* **Problem requirements**: What you return must match the data below exactly, minus any pictures.
*** Data to examine ***
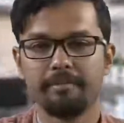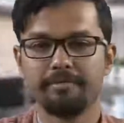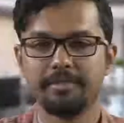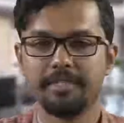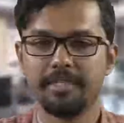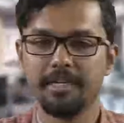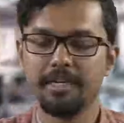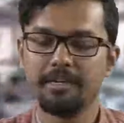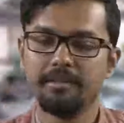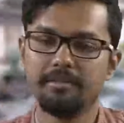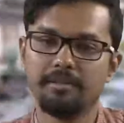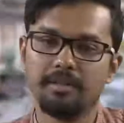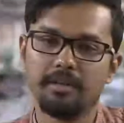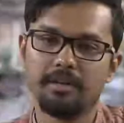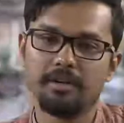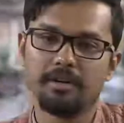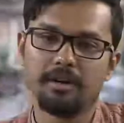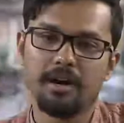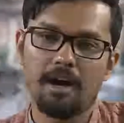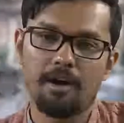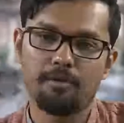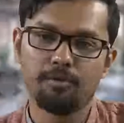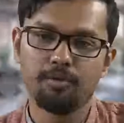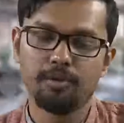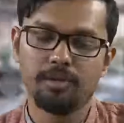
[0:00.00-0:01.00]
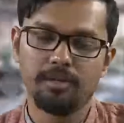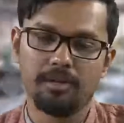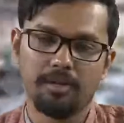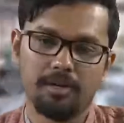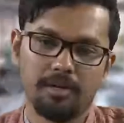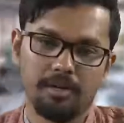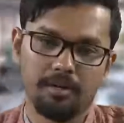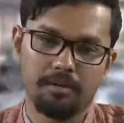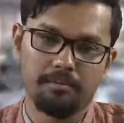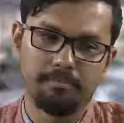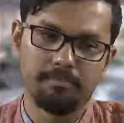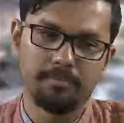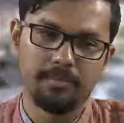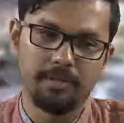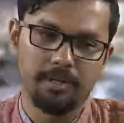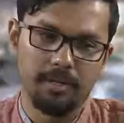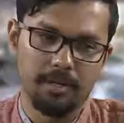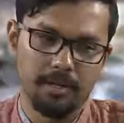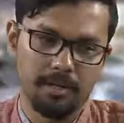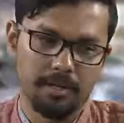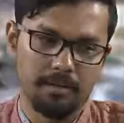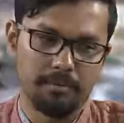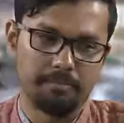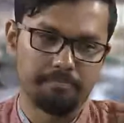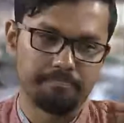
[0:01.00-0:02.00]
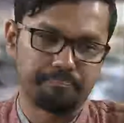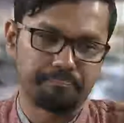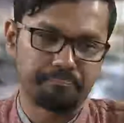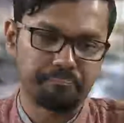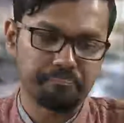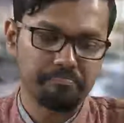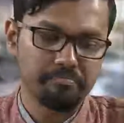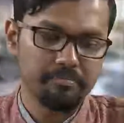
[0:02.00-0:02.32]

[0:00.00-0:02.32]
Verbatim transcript: have seen how the um, um,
*** End of Data to examine ***
* **Answer below**:
[0:00.00-0:01.00]
[0:01.00-0:02.00]
[0:02.00-0:02.32]

[0:00.00-0:02.32]
Verbatim transcript: have seen how the um, um,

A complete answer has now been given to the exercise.